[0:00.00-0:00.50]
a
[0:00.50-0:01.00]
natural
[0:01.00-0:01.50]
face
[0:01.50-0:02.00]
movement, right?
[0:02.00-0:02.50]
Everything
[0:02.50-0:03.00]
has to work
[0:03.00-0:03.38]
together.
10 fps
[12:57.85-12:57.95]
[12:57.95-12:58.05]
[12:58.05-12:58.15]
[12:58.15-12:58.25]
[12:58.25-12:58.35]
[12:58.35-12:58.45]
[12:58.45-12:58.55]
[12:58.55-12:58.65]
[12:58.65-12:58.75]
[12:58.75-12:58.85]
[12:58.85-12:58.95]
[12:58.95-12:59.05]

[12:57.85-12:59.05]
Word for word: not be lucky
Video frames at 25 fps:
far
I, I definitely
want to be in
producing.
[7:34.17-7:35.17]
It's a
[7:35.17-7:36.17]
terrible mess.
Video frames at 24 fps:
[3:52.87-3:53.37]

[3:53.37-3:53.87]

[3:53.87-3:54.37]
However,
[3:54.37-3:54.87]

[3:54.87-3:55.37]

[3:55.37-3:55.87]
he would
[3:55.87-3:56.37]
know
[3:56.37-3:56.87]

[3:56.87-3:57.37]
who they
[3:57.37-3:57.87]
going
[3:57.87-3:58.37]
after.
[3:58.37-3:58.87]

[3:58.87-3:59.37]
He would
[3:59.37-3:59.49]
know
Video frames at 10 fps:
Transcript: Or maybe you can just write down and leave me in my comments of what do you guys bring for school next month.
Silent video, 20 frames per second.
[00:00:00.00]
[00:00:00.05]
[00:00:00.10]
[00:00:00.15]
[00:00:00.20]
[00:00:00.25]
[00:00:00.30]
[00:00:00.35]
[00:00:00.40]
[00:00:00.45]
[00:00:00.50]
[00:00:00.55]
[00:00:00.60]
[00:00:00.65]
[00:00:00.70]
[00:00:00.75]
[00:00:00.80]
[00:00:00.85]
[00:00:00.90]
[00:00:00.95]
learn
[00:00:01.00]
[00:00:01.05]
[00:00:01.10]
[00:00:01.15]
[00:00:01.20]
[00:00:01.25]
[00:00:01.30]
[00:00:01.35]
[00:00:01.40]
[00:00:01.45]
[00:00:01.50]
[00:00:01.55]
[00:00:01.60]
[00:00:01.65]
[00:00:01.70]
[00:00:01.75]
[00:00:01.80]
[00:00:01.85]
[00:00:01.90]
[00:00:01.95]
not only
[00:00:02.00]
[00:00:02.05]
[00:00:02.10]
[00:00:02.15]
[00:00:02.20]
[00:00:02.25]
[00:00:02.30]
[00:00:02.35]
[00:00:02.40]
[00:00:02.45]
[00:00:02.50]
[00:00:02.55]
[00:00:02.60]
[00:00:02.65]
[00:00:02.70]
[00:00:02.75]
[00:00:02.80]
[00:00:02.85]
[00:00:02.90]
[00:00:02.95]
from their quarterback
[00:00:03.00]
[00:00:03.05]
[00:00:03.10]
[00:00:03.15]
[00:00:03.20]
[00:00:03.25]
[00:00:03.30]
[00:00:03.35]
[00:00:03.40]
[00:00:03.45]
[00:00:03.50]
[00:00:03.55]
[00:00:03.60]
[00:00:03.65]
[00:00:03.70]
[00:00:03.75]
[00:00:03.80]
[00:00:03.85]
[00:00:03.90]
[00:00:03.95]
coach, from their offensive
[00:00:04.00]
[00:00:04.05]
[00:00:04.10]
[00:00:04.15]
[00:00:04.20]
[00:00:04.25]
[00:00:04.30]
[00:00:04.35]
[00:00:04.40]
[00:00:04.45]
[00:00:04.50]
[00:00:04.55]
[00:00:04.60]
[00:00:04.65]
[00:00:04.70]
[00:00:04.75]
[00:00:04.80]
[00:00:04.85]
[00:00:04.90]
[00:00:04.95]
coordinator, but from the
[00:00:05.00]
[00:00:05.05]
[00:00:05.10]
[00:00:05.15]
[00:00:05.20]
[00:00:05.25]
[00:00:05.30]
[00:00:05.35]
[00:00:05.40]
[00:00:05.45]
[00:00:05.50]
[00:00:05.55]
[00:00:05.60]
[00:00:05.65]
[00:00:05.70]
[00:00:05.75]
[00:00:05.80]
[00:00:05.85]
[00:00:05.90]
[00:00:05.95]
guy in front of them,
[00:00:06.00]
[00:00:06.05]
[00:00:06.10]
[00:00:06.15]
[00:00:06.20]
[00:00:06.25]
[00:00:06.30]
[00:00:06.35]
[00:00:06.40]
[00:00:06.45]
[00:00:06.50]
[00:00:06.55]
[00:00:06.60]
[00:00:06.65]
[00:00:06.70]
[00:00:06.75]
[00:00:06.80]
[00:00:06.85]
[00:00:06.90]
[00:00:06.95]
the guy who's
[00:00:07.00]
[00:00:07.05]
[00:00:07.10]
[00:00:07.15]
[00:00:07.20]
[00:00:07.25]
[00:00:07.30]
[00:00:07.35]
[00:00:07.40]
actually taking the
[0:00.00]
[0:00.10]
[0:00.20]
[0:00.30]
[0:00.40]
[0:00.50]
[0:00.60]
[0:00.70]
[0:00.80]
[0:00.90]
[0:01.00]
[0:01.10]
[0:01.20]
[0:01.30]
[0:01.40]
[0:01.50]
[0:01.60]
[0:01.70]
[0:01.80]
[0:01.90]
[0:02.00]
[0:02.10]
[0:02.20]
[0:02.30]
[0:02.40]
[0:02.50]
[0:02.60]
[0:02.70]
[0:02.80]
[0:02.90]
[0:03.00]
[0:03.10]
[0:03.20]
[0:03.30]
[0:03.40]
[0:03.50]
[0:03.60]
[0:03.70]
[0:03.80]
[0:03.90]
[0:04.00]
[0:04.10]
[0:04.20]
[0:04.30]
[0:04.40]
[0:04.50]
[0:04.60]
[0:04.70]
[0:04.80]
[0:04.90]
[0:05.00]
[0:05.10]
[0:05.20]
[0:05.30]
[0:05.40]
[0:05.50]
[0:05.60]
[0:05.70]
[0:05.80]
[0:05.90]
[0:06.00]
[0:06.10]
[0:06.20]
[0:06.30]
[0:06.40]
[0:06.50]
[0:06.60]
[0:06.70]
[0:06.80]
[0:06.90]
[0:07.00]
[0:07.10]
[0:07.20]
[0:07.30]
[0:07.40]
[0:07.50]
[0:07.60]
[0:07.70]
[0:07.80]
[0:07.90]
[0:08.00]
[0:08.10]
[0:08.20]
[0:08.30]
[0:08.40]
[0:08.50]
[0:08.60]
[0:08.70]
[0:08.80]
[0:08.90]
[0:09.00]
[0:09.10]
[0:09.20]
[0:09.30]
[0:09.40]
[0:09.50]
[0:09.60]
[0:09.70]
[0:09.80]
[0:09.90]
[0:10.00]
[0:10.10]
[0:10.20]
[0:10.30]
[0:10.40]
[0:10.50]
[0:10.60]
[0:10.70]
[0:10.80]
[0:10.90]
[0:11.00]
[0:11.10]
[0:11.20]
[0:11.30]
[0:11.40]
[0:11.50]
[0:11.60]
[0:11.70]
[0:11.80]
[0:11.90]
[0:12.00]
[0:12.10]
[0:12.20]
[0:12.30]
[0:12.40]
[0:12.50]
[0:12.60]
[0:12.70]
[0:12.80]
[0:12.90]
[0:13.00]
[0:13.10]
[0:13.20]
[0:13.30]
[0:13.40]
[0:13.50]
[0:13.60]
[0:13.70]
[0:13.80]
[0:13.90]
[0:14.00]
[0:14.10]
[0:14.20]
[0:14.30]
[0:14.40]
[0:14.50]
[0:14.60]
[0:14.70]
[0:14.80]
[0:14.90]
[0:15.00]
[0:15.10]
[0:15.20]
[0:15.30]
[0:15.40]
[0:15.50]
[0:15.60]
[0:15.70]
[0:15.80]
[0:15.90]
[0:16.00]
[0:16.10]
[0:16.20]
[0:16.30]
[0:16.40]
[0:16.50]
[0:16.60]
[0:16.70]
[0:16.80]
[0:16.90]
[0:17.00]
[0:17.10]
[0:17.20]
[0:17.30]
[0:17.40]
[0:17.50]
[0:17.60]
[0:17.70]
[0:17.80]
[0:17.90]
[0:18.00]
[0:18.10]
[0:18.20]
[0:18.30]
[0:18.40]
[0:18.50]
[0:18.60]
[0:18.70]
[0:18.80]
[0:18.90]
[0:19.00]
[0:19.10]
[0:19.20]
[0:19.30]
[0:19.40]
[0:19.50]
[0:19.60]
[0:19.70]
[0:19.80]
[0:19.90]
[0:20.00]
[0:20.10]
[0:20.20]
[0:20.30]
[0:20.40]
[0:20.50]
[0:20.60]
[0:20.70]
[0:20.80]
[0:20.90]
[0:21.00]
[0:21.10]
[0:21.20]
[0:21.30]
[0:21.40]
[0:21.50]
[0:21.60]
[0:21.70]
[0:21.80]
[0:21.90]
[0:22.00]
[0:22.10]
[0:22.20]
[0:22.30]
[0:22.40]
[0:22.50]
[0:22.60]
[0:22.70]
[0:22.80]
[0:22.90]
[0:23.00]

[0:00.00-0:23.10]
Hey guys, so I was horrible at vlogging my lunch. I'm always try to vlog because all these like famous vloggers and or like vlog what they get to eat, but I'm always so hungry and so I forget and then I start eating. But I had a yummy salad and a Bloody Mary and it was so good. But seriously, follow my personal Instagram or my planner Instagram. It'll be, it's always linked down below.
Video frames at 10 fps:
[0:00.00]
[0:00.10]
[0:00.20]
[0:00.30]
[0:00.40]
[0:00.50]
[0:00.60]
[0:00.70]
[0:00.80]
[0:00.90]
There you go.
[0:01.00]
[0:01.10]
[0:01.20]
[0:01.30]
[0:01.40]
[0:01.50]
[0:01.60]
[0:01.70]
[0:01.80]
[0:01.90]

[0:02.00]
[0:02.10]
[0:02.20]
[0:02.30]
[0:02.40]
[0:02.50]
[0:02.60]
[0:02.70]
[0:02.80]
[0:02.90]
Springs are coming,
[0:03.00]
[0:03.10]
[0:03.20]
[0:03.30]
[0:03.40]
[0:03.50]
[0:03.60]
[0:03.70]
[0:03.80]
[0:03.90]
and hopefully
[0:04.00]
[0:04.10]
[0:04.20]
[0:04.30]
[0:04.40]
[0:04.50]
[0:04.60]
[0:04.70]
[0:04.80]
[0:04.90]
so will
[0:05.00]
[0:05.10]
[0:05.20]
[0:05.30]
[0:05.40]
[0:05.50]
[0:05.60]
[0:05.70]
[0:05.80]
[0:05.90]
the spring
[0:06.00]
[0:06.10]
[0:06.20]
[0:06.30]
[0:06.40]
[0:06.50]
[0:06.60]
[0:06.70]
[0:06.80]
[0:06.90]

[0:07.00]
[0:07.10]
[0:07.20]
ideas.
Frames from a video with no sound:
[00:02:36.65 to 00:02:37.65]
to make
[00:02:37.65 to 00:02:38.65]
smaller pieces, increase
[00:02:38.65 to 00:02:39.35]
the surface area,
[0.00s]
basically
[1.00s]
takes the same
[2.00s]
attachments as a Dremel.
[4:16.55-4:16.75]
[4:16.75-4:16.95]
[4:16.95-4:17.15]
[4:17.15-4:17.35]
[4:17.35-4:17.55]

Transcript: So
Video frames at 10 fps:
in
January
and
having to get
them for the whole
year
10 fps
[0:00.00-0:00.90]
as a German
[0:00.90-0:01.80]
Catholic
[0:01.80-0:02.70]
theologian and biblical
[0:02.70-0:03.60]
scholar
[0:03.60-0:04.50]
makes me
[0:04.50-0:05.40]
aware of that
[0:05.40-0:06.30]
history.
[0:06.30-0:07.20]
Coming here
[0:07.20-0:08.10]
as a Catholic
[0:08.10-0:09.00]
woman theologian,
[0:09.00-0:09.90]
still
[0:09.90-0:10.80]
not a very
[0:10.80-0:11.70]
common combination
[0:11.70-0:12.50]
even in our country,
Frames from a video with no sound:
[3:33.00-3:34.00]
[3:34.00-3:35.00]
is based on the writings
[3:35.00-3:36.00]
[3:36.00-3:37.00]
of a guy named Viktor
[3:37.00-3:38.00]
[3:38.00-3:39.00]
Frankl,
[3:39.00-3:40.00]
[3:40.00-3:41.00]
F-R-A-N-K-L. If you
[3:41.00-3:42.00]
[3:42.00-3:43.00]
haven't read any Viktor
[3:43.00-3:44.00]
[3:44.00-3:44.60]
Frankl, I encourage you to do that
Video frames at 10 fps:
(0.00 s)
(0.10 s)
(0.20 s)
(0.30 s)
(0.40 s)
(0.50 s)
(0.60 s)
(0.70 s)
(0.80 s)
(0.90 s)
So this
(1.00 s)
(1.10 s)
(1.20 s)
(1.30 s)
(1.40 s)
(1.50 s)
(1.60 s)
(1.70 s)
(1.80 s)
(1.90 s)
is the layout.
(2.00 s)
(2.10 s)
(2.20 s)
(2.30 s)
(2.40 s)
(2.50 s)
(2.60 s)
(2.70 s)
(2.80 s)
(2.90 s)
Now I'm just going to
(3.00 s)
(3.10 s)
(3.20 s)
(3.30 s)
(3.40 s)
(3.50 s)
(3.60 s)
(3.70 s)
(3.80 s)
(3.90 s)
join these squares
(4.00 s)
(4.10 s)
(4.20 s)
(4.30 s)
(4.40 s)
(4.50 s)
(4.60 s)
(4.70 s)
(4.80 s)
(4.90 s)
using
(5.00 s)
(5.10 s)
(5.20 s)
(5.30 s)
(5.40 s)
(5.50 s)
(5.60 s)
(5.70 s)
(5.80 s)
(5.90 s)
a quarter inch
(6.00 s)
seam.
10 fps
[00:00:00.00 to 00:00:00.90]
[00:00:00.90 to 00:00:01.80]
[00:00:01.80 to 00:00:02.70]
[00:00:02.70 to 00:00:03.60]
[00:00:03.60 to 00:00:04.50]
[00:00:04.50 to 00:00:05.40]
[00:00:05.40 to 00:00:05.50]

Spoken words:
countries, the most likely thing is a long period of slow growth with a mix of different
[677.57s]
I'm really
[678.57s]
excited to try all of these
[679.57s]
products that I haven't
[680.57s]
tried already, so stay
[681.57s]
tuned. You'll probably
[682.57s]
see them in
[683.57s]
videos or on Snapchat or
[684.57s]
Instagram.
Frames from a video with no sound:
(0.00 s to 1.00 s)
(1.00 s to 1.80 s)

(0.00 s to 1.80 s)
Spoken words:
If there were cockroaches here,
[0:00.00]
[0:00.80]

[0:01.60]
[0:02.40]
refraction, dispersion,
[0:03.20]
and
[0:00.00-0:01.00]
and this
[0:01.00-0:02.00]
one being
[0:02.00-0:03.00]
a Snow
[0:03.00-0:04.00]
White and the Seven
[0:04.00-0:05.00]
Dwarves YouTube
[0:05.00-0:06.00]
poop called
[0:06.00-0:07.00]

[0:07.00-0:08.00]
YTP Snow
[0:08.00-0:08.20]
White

TASK TO COMPLETE:
Starting with the line with "[00:00:03.50]" above and going on through the line with "[00:00:04.30]", transcribe every line exactly, both ends included, and add nothing.

YOUR RESPONSE:
[00:00:03.50]
[00:00:03.55]
[00:00:03.60]
[00:00:03.65]
[00:00:03.70]
[00:00:03.75]
[00:00:03.80]
[00:00:03.85]
[00:00:03.90]
[00:00:03.95]
coach, from their offensive
[00:00:04.00]
[00:00:04.05]
[00:00:04.10]
[00:00:04.15]
[00:00:04.20]
[00:00:04.25]
[00:00:04.30]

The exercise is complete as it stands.